Authors: Morgan Llywelyn
Tags: #History, #Scotland, #Historical Fiction, #Ireland, #Druids, #Gaul
“Look down at your hands. Four fingers and a thumb, each with a slightly different function, yet all able to work together. Should one be missing, the ability of the entire hand would diminish. Now consider your toes. Only the largest has much strength, but if you lost any one of them, even the smallest, your balance would be compromised. The most insignificant part of your body is needed. The most insignificant person has a place in the tribe.”
I gave them a few moments to digest this. Even the smallest child needs to know he has value.
“No part of your body is as important as your head,” I said. “You can lose a finger, an arm, even a leg, and still be yourself. But that which is
you
is contained in your head. Take care of your head and every part of it. Without eyes to watch, ears to report, a nose to smell, and a tongue to taste, the spirit that dwells in your skull would be alone in total darkness.”
Little Senta, who had a vivid imagination, shuddered.
Glancing up, I saw Cormiac Ru half-hidden among the trees, watching us. It was the habit of the Red Wolf to appear and disappear, always silently. There was something comfortable about his presence, though I never told him so. One did not need to tell Cormiac Ru things. He simply knew.
“Which of your head’s servants do you value the most?” I asked my listeners. Niav, who loved music, chose her ears. Chubby Eoin preferred his tongue. Cairbre inhaled a great deep breath, unfortunately laden with pollen, and sneezed so loudly he frightened the birds.
We all laughed.
Standing between trees, Cormiac Ru touched his fingertips to his eyelids. I beckoned to him to come and sit with the children, and after a moment’s hesitation, he did.
Soon the lessons in the glade were a daily occurrence. Sharing topics of interest with receptive listeners provided me with unexpected pleasure. What had begun as a chore became the height of my day.
As always happens when one teaches, one learns as well. I learned that the way to gain the attention of a noisy, energetic audience is not by outshouting them. The more quietly I spoke, the quieter they became. It was the only way they could hear me.
I made sure that what I had to say was worth hearing. Even the most prosaic subject can be invested with magic.

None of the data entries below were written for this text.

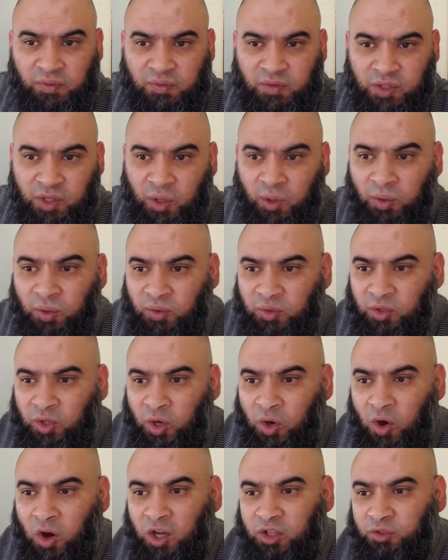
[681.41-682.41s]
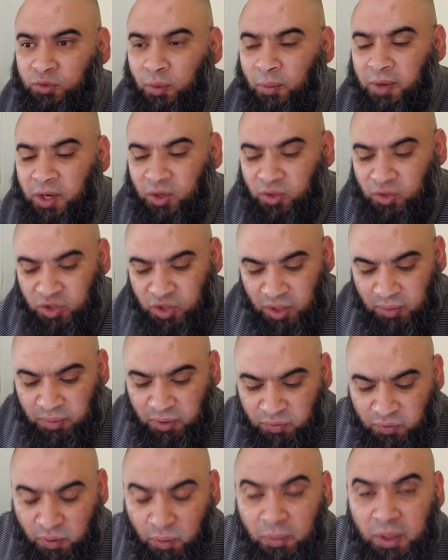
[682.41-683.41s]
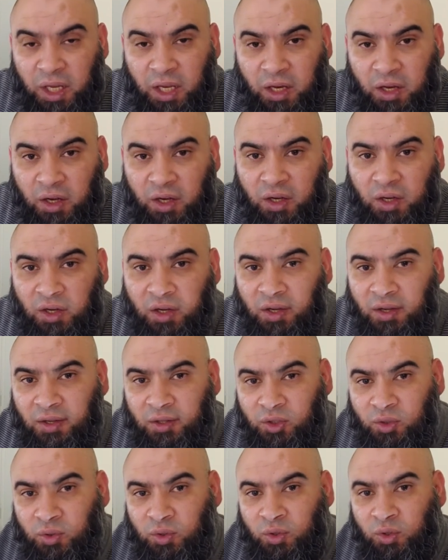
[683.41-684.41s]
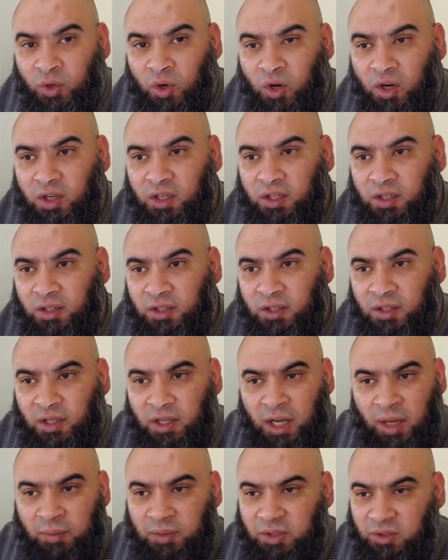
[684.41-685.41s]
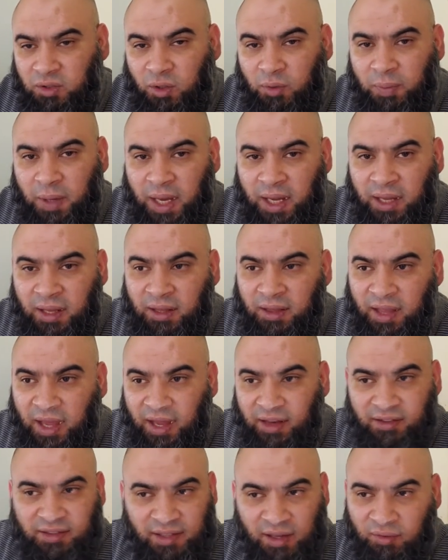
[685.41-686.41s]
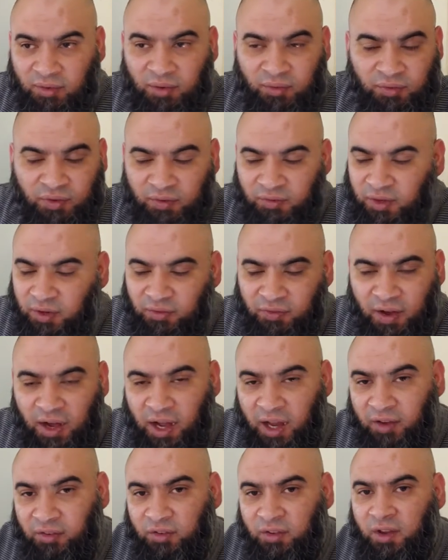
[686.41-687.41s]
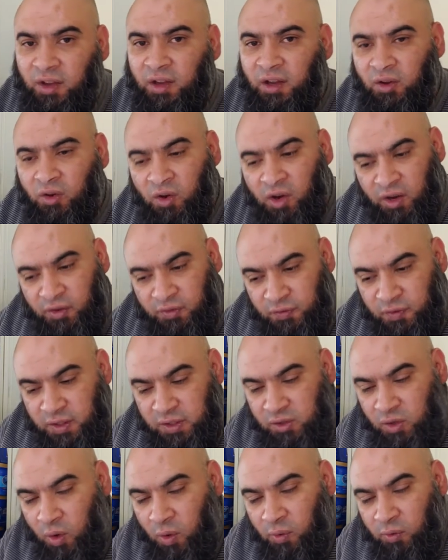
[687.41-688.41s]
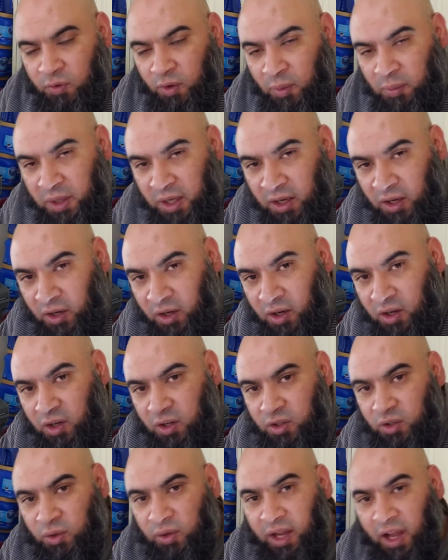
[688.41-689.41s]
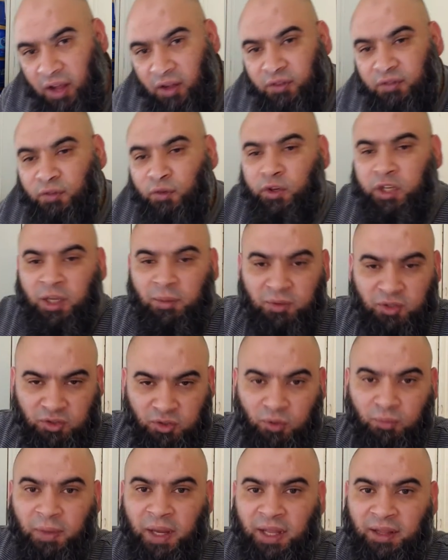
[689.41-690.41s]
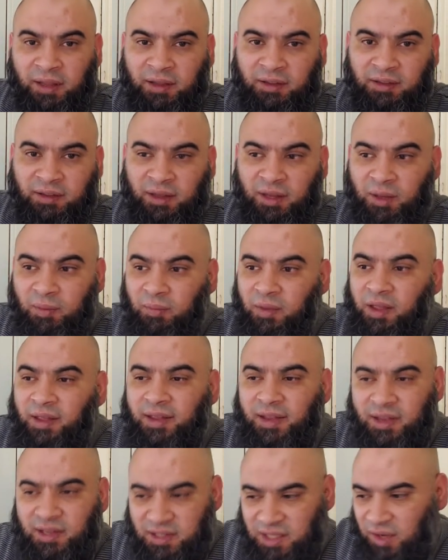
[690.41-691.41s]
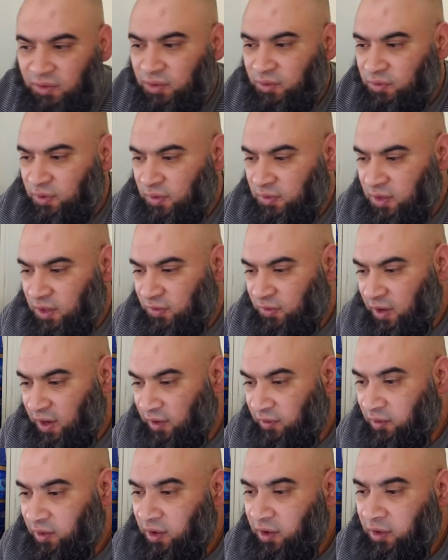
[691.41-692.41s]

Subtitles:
So the cost for me to ship it from here to New York, I'm still paying that $7.55. Or if it's going from here to California, I'm still paying the same $7.55.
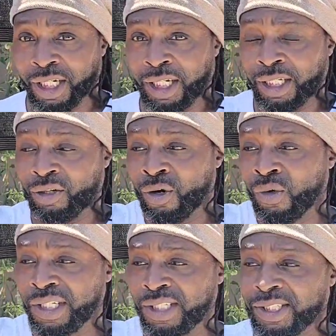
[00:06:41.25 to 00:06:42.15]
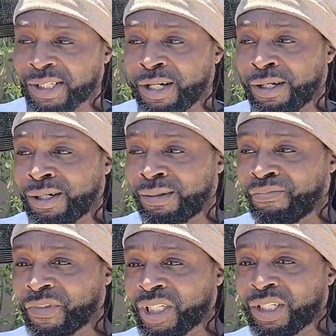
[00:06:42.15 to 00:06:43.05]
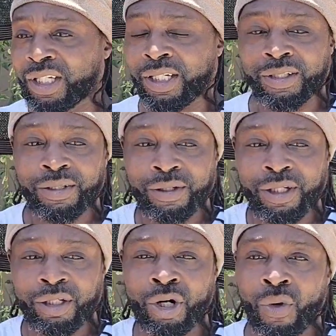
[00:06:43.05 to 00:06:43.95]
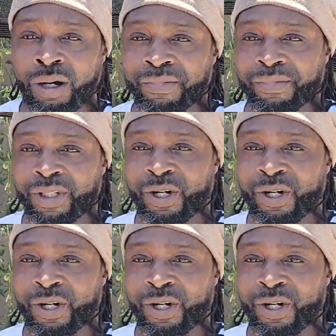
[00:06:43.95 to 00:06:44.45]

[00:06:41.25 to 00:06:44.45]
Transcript: And always go up.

Dara, filled to the brim with discoveries, returned from his travels among the Slea Leathan. He was disappointed to find that the promised harp was not yet ready, but decided to come to my little school in the forest glade while he waited. There he spent his days listening to me. At night in our lodge Briga and I listened to his stories of the Túatha Dé Danann. Wondrous tales of a vanished race whose magic was as mysterious as the birth of the wind.
And, perhaps, as natural. All true magic has its roots in nature.
In the Source.
I went out under the stars and whispered, “You are not forgotten, Eriu. You are not forgotten.”
Soon quite a few young ones from Fíachu’s clan were among my students, too. Drawn by curiosity, retained by interest.
Even Labraid joined us in the forest glade. I did not flatter myself that the son of Vercingetorix came on my account. Labraid simply wanted to do whatever Cormiac did. He was intensely competitive with the older man, yet loved him too, in his way. The Red Wolf occupied more than one space at the same time. He was almost my son. He was almost Labraid’s father.
When my students had finished exploring the cosmos of their bodies, I introduced them to the cosmos overhead. On clear summer nights we lay on the grass and read the glittering face of the Source. In Gaul, druid healers had aligned a sick person’s body with the stars that were present at his birth, thus helping return him to the state of newborn health.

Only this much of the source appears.